#### GIVEN INFORMATION

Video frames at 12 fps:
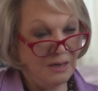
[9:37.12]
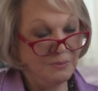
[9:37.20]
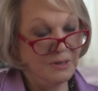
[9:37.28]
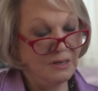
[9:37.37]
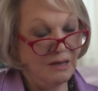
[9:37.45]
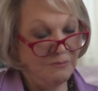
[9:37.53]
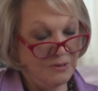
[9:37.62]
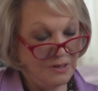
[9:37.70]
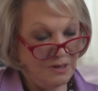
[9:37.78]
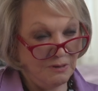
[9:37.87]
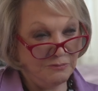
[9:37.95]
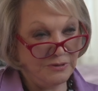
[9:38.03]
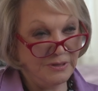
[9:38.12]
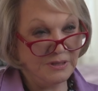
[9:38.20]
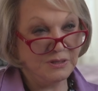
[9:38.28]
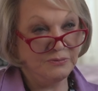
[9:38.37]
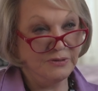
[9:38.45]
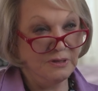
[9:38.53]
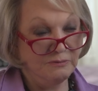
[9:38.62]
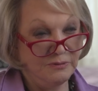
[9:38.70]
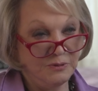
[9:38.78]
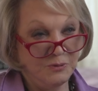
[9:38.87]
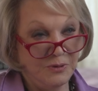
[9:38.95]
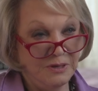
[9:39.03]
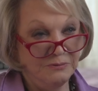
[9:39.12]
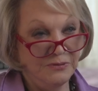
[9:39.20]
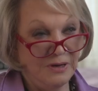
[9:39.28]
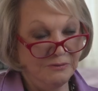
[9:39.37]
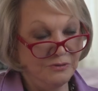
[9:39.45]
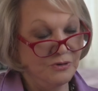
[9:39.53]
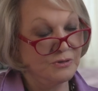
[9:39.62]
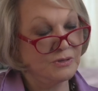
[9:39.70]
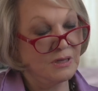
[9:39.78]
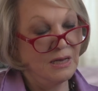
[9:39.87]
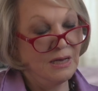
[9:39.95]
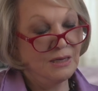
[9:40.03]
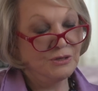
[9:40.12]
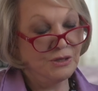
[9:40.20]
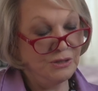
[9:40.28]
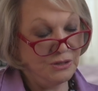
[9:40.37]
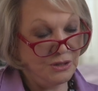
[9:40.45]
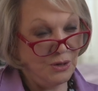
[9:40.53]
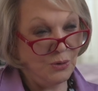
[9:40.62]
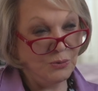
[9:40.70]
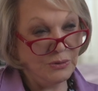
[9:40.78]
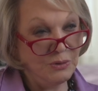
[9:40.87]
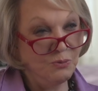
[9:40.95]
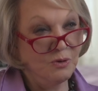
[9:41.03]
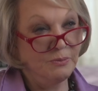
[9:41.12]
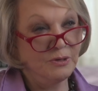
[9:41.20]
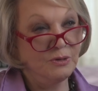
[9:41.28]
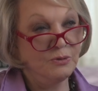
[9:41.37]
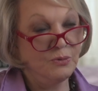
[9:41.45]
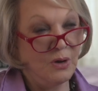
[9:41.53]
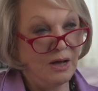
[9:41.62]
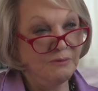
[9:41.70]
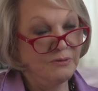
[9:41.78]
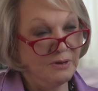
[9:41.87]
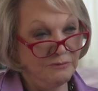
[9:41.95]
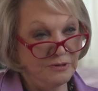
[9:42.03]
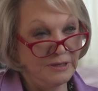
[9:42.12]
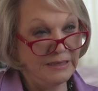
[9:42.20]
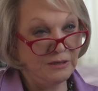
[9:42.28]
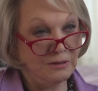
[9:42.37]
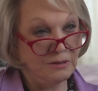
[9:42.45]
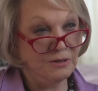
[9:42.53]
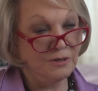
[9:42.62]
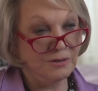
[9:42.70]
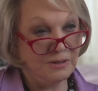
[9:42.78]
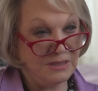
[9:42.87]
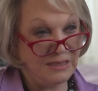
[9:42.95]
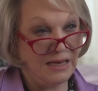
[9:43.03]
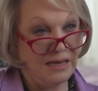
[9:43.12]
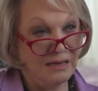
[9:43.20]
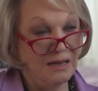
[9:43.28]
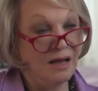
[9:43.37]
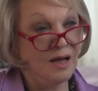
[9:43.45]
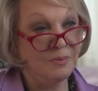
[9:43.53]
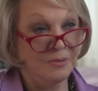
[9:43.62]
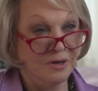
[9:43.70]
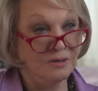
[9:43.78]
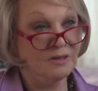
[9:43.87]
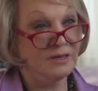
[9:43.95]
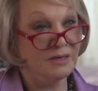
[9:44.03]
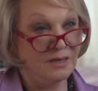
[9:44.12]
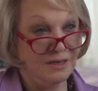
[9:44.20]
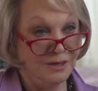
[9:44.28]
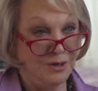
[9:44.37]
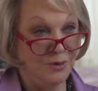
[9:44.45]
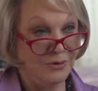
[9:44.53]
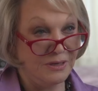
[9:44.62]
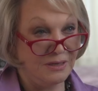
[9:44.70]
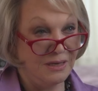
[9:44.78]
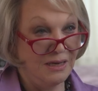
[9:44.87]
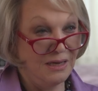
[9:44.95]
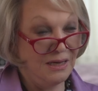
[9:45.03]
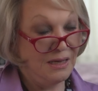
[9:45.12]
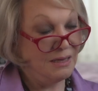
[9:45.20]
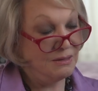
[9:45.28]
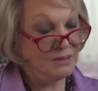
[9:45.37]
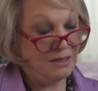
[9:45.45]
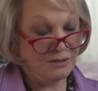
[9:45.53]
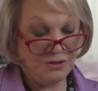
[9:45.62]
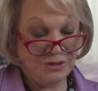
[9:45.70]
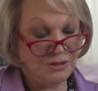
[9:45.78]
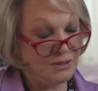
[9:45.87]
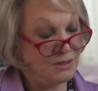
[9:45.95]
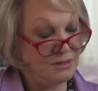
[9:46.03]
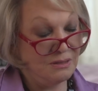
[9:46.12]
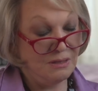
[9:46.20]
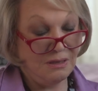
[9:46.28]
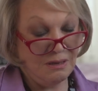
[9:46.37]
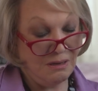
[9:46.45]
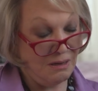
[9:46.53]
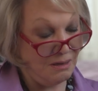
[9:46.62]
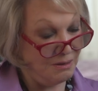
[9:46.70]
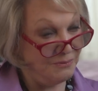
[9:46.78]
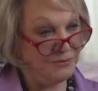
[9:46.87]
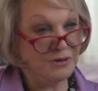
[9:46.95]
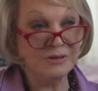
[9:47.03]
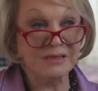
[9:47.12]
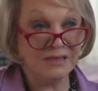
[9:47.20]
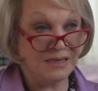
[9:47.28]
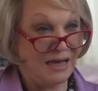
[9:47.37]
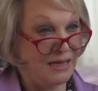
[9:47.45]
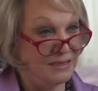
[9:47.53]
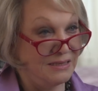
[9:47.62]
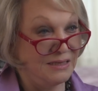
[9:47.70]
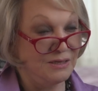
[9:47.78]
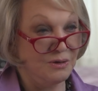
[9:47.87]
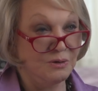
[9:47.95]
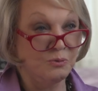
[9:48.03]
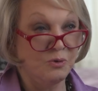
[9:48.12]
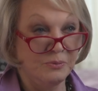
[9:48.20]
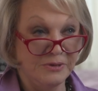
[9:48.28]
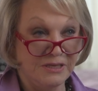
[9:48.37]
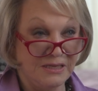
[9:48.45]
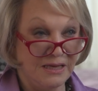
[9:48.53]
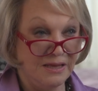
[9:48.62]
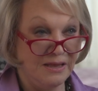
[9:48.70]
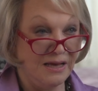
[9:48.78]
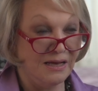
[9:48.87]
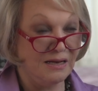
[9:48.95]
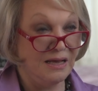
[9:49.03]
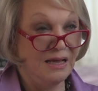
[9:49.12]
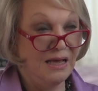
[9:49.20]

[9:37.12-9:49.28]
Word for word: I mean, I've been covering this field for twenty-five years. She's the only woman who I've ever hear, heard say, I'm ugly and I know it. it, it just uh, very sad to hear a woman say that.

########

#### WHAT IS NEEDED
Exactly as they appear above, print all the lines, but not the pictures.

#### TASK RESULT
Video frames at 12 fps:
[9:37.12]
[9:37.20]
[9:37.28]
[9:37.37]
[9:37.45]
[9:37.53]
[9:37.62]
[9:37.70]
[9:37.78]
[9:37.87]
[9:37.95]
[9:38.03]
[9:38.12]
[9:38.20]
[9:38.28]
[9:38.37]
[9:38.45]
[9:38.53]
[9:38.62]
[9:38.70]
[9:38.78]
[9:38.87]
[9:38.95]
[9:39.03]
[9:39.12]
[9:39.20]
[9:39.28]
[9:39.37]
[9:39.45]
[9:39.53]
[9:39.62]
[9:39.70]
[9:39.78]
[9:39.87]
[9:39.95]
[9:40.03]
[9:40.12]
[9:40.20]
[9:40.28]
[9:40.37]
[9:40.45]
[9:40.53]
[9:40.62]
[9:40.70]
[9:40.78]
[9:40.87]
[9:40.95]
[9:41.03]
[9:41.12]
[9:41.20]
[9:41.28]
[9:41.37]
[9:41.45]
[9:41.53]
[9:41.62]
[9:41.70]
[9:41.78]
[9:41.87]
[9:41.95]
[9:42.03]
[9:42.12]
[9:42.20]
[9:42.28]
[9:42.37]
[9:42.45]
[9:42.53]
[9:42.62]
[9:42.70]
[9:42.78]
[9:42.87]
[9:42.95]
[9:43.03]
[9:43.12]
[9:43.20]
[9:43.28]
[9:43.37]
[9:43.45]
[9:43.53]
[9:43.62]
[9:43.70]
[9:43.78]
[9:43.87]
[9:43.95]
[9:44.03]
[9:44.12]
[9:44.20]
[9:44.28]
[9:44.37]
[9:44.45]
[9:44.53]
[9:44.62]
[9:44.70]
[9:44.78]
[9:44.87]
[9:44.95]
[9:45.03]
[9:45.12]
[9:45.20]
[9:45.28]
[9:45.37]
[9:45.45]
[9:45.53]
[9:45.62]
[9:45.70]
[9:45.78]
[9:45.87]
[9:45.95]
[9:46.03]
[9:46.12]
[9:46.20]
[9:46.28]
[9:46.37]
[9:46.45]
[9:46.53]
[9:46.62]
[9:46.70]
[9:46.78]
[9:46.87]
[9:46.95]
[9:47.03]
[9:47.12]
[9:47.20]
[9:47.28]
[9:47.37]
[9:47.45]
[9:47.53]
[9:47.62]
[9:47.70]
[9:47.78]
[9:47.87]
[9:47.95]
[9:48.03]
[9:48.12]
[9:48.20]
[9:48.28]
[9:48.37]
[9:48.45]
[9:48.53]
[9:48.62]
[9:48.70]
[9:48.78]
[9:48.87]
[9:48.95]
[9:49.03]
[9:49.12]
[9:49.20]

[9:37.12-9:49.28]
Word for word: I mean, I've been covering this field for twenty-five years. She's the only woman who I've ever hear, heard say, I'm ugly and I know it. it, it just uh, very sad to hear a woman say that.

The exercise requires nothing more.